Woonsocket salaries cut by 5 percent

WOONSOCKET — So that the city can pay its bills without police and firefighter layoffs, the City Council has approved recommendations by Mayor Susan D. Menard to cut all city employee salaries by 5 percent, compel them to pay 15 percent of their health insurance costs and require residents who had been getting free trash pickup to pay $96 a year for it.

The seven-member council voted 6 to 1 Monday night to approve proposals that Menard has said aim to close a financial gap from an expected $3.6-million loss of nonschool aid from the state.

The moves add up to $2.4 million in savings. A proposed $1.2 million in short-term borrowing that had been part of Menard’s recommendations was not part of what the council approved last night, Councilman John F. Ward said.

Also in the council-approved plan is an expected $1 million in host fees — $500,000 in each of two years — that would come to the city by having someone privately run the sewer lines and pumps that go to the wastewater treatment plant, Ward said. The city currently manages them, but is soliciting bids.

The health insurance element of the plan also states that employees who have worked a certain number of years to make them eligible for retirement would contribute 10 percent to the cost of their health care, not the 15 percent other employees will have to pay.

The Journal reported in December that union leaders said officials had raised the potential of laying off up to a third of the city’s firefighters and police officers.

–– Michael P. McKinney

Providence supervisor suspended

PROVIDENCE — A supervisor in the city Sewer Division became the third Public Works employee suspended without pay following a departmental investigation prompted by a television news report.

Algot Abrahamson, superintendent of sewer construction and maintenance, was suspended on Monday, according to Karen Southern, Mayor David N. Cicilline’s spokeswoman. Abrahamson, who was hired in 2000, earned $68,484 a year once longevity was included.

A multipart investigation by Channel 12 (WPRI) looking into the city’s sewer division that aired last week followed Public Works Department employees for several months and found some using city trucks for personal errands beyond the city lines during the workday.

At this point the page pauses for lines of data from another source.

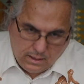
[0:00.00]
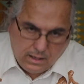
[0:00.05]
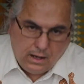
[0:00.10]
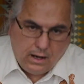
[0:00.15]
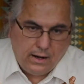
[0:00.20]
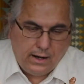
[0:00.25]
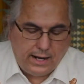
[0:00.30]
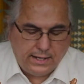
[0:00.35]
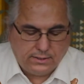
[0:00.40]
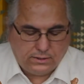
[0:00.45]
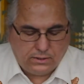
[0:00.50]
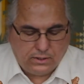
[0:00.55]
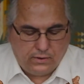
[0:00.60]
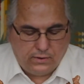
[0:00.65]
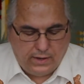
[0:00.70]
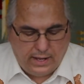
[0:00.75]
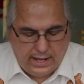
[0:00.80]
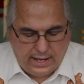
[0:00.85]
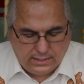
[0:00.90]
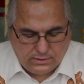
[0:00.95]
All right,
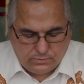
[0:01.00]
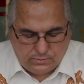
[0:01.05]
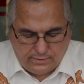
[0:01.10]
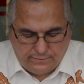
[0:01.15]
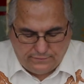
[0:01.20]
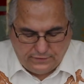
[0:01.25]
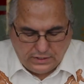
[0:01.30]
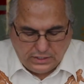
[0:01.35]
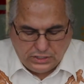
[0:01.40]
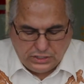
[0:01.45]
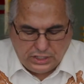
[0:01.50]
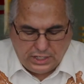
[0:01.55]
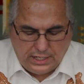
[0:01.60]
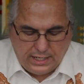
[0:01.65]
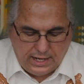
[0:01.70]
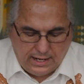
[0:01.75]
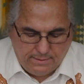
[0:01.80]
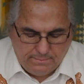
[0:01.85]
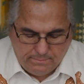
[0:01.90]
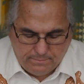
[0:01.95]
so as we're finishing
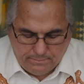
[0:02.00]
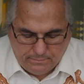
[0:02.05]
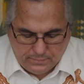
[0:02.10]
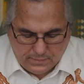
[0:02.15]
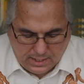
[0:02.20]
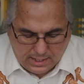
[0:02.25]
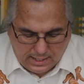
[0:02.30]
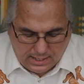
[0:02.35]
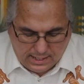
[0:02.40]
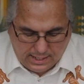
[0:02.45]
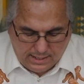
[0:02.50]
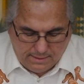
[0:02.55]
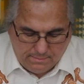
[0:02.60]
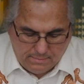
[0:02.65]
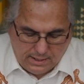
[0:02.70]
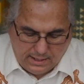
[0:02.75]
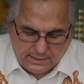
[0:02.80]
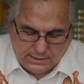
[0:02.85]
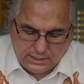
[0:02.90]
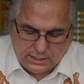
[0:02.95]
up,
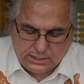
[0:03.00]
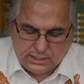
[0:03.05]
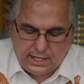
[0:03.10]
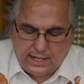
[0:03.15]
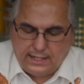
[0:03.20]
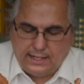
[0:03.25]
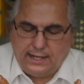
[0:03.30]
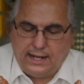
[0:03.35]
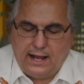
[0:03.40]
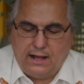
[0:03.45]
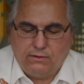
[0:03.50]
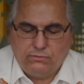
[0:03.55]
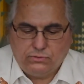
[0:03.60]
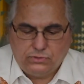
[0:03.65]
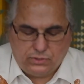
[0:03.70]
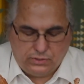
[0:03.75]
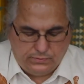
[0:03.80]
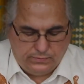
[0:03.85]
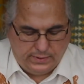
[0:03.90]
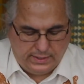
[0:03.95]
I just cut it out
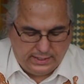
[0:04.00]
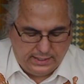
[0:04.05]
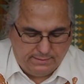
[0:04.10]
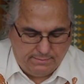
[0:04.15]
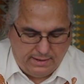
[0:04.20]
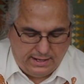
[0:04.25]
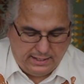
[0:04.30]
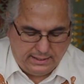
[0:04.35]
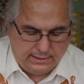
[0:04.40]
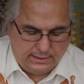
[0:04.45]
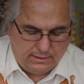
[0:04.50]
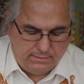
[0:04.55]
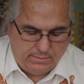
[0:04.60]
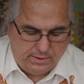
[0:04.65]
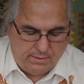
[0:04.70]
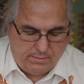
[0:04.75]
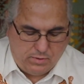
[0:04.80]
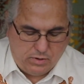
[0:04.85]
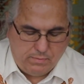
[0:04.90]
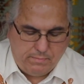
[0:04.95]
so we can make it a little
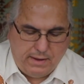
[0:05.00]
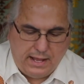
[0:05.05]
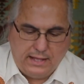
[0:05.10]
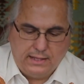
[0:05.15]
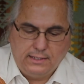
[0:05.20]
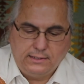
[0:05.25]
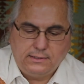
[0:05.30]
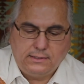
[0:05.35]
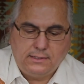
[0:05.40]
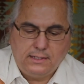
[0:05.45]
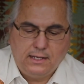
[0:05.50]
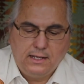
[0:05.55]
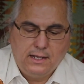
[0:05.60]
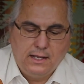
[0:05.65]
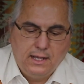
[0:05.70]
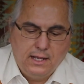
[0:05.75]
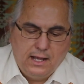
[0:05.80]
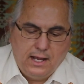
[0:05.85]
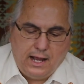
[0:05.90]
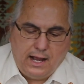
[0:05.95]
bit more balanced.
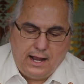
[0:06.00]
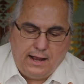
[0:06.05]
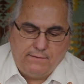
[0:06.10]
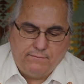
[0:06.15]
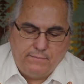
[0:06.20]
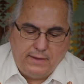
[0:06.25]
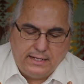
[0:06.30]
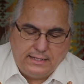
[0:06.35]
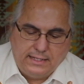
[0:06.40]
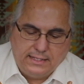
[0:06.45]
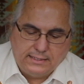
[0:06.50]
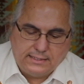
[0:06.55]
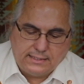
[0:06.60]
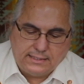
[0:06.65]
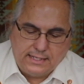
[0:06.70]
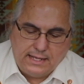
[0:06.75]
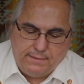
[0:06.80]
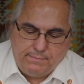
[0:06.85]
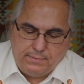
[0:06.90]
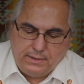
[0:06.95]
I've made this
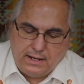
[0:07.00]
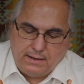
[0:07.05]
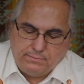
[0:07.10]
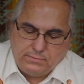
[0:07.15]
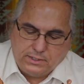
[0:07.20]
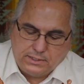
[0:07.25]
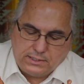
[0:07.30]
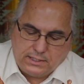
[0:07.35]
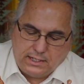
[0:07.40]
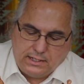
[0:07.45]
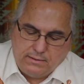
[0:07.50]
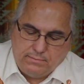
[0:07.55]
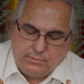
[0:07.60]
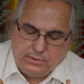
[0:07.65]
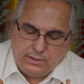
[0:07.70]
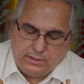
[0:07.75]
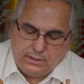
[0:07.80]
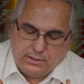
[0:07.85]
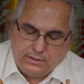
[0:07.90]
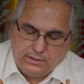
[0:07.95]
snip, and I'm just going to
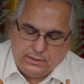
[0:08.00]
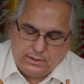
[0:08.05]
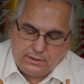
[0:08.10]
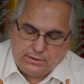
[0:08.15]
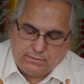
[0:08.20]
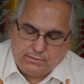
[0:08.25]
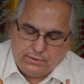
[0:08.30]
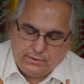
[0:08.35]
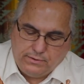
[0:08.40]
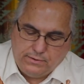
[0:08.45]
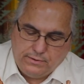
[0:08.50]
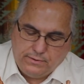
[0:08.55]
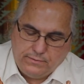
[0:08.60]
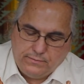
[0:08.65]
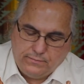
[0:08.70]
put the hook through.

Following the airing of the first part of the news report, the mayor’s office confirmed that Anthony Greenwood, a foreman in the department, and Anthony Cipriano, a heavy equipment operator, were suspended without pay following a preliminary departmental investigation into the matter.

In one instance, TV news crews found city workers using city equipment to make repairs at Greenwood’s house at 42 Carter St., in Providence. In another instance, Cipriano was followed by TV crews as he did personal errands and traveled to a second job at a security company in a city-owned car.

Cicilline has asked the Police Department to conduct a criminal probe.